Until now, it has been widely believed that differences in treatment by race can be corrected by changes in either health care providers or the health care system. This is because research on health care disparities has largely focused on access to care, lack of insurance, quality of care due to unconscious practitioner bias and social factors.

Although the Institute of Medicine's model of health disparities includes an acknowledgement that these may be due in part to differences in preferences of care, few studies have tested this notion and racial/cultural differences in risk/benefit perception remain an under-researched field.

"Our study is important because, to the best of our knowledge, this is the first study to formally assess whether risk preference for therapy is one of the potential explanations of the lower use among African Americans of more effective, although more risky, therapy for a chronic disabling disease," the authors state.
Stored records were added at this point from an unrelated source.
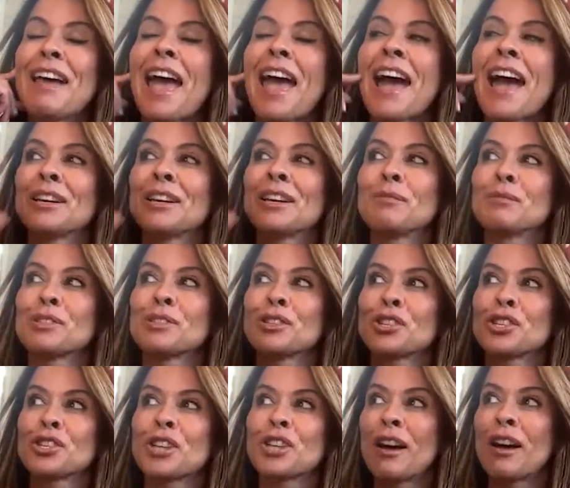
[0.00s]
And it was a
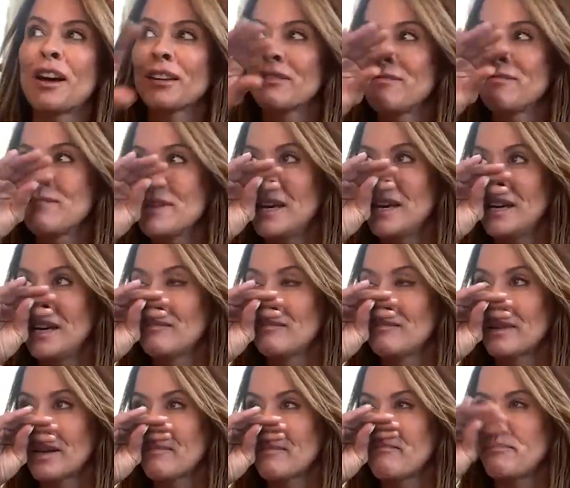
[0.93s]
shot of me
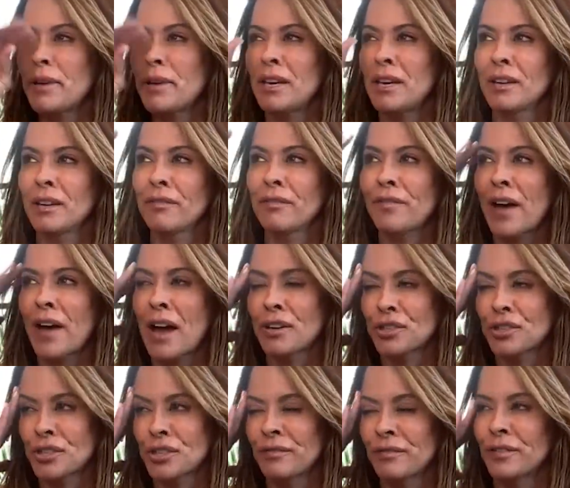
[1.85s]
by a big
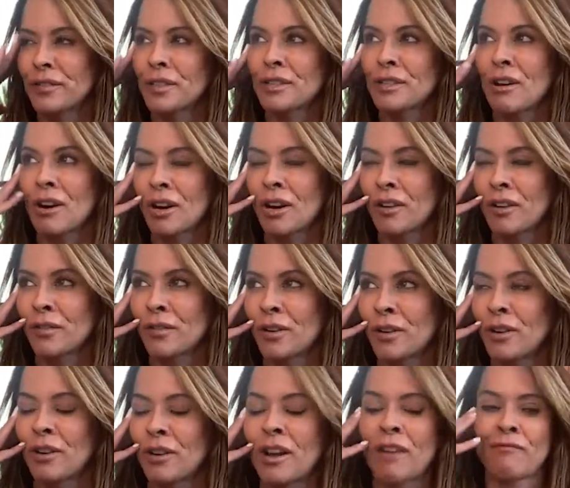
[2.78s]
fashion
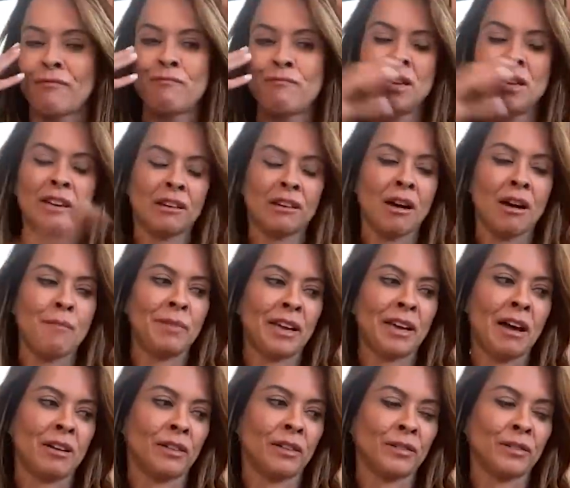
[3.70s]
photographer of me coming
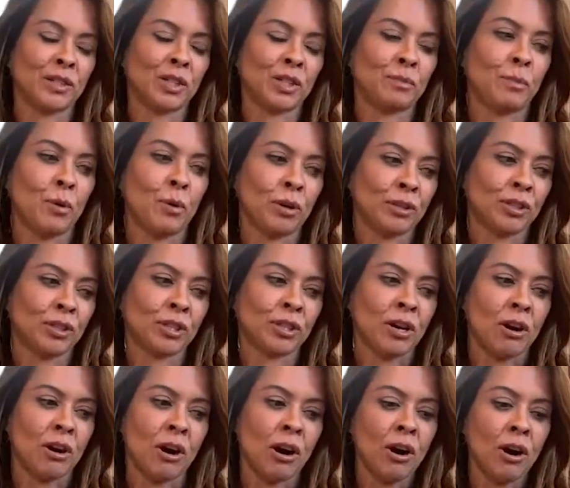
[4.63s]
out of a sports
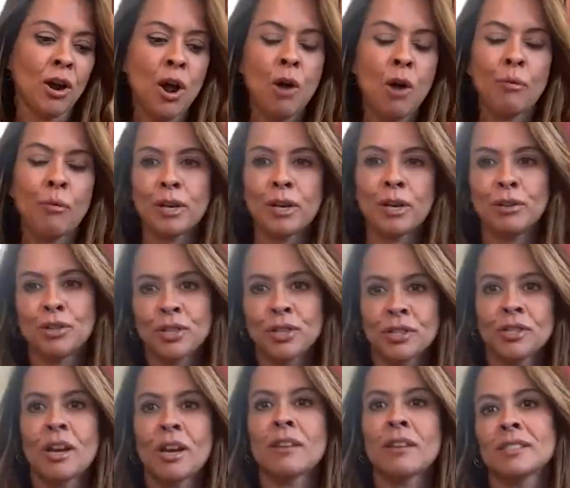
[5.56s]
car where you
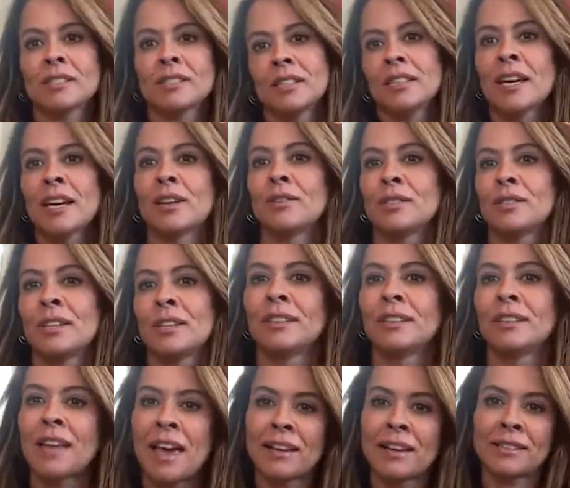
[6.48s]
just saw stilettos and
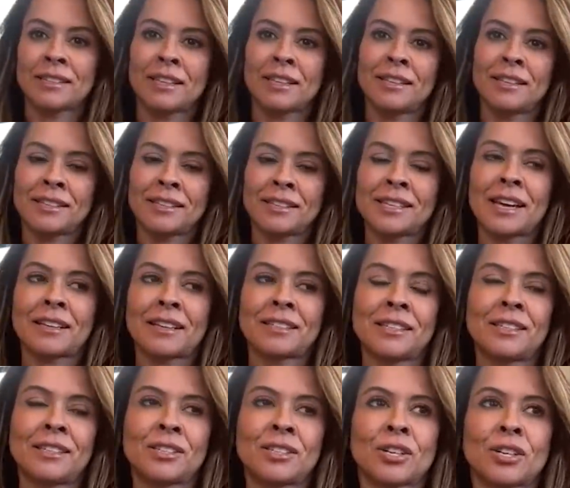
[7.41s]
legs and the
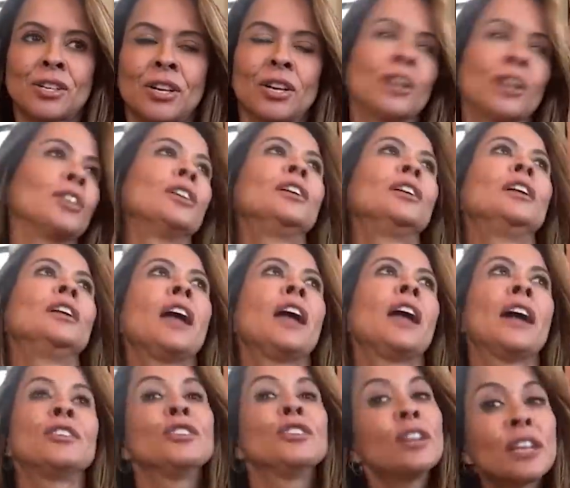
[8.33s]
sexy skirt.
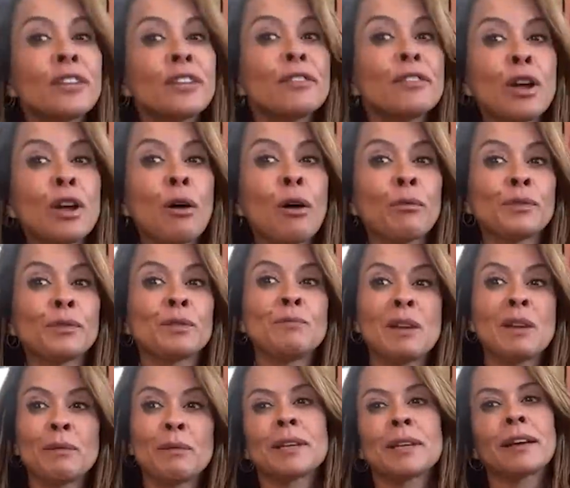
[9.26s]
And you didn't even know it was
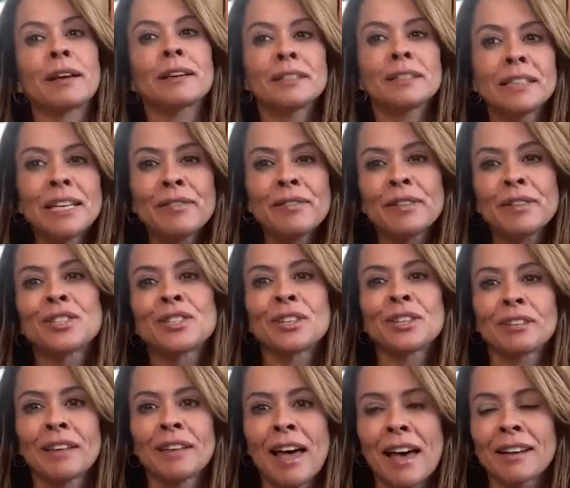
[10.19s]
me. It was like cleavage
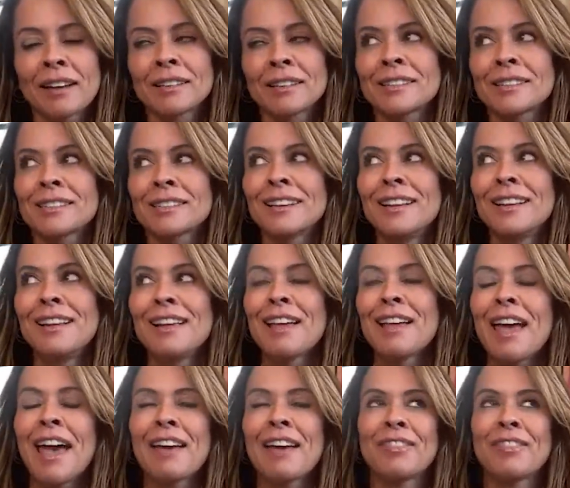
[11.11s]
and legs.
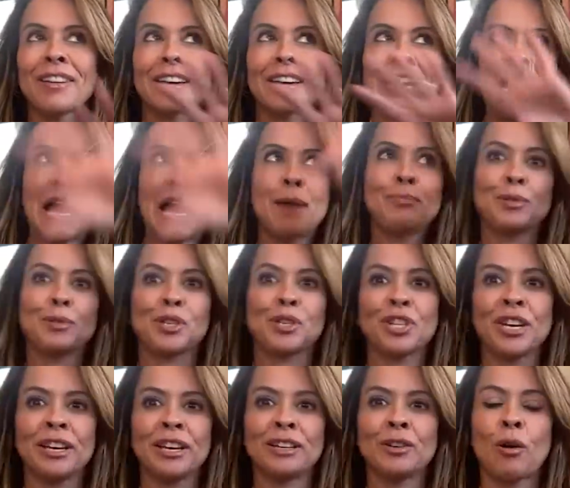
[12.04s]
And the
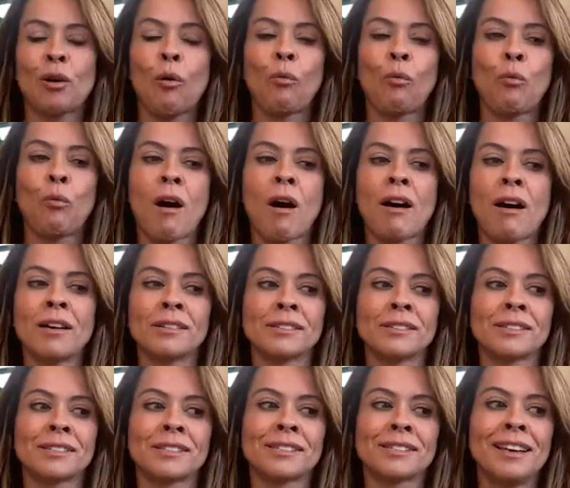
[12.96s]
caption
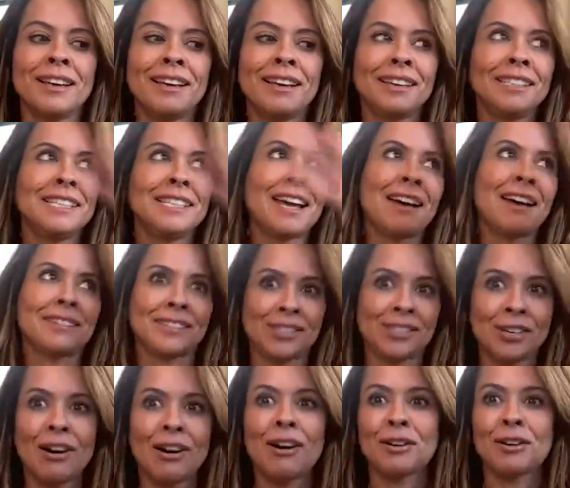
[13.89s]
was, "Yes,
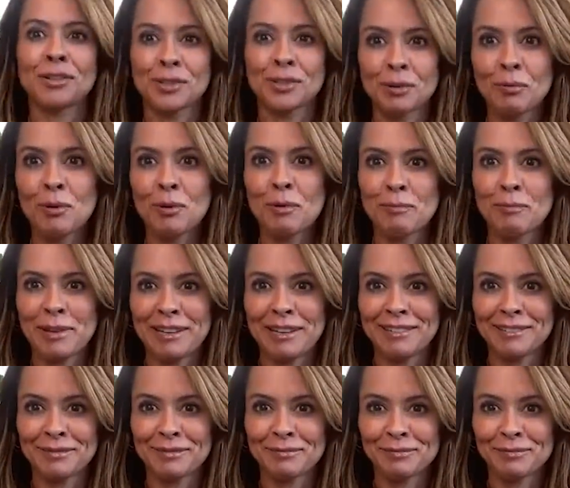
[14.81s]
God is a woman."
They point out that disparate models of health and illness may lead to disparate patient preferences, as well as limited communication during clinical visits.

The study showed that African Americans were significantly more risk averse than their white counterparts, which the authors theorize may be due to "cultural risk aversion for gains." This type of risk aversion is based on a learned distrust or low expectations of the healthcare system that arise when a subgroup observes significant gains in lifespan, economic prosperity and power of the larger culture, but does not experience these gains even though they live in the same country or culture.

The authors conclude: "Given these results, physicians should confirm that patients have accurate expectations regarding the natural history and treatment of their disease, and ensure that patient preferences are based on an informed assessment of the pros and cons related to available treatment options."